Start of DATA FOR THE TASK
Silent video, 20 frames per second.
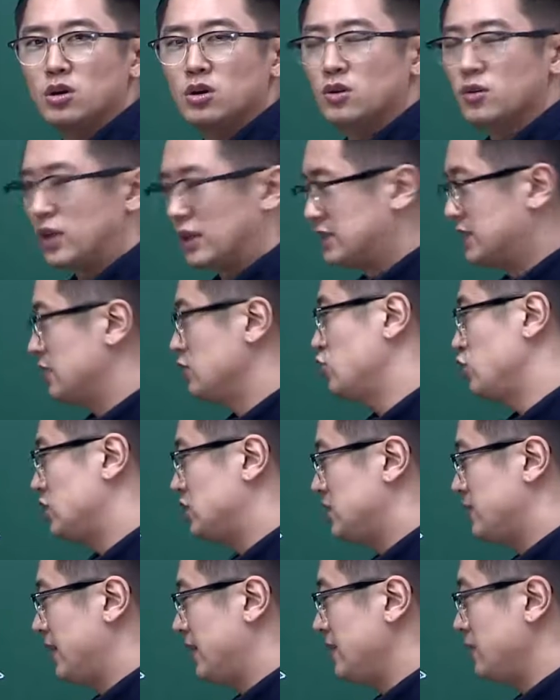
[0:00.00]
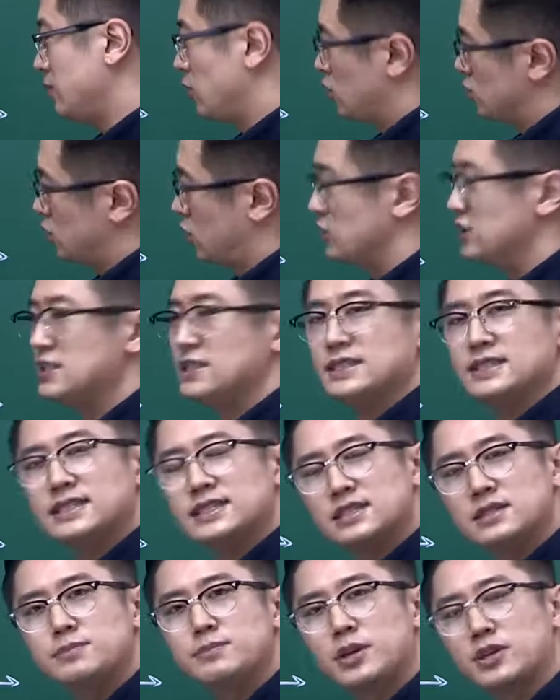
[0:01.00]
괜찮을 수 있지만 뭐 저는
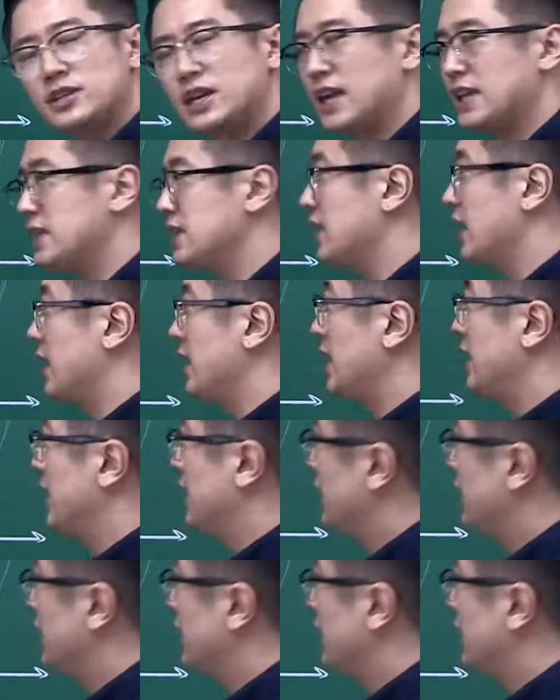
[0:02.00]
쓰는 편은 아닌데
End of DATA FOR THE TASK
• **DESCRIPTION OF THE TASK**:
Transcribe the full listing above exactly as it stands, minus the pictures.

• **EXERCISE OUTPUT**:
Silent video, 20 frames per second.
[0:00.00]
[0:01.00]
괜찮을 수 있지만 뭐 저는
[0:02.00]
쓰는 편은 아닌데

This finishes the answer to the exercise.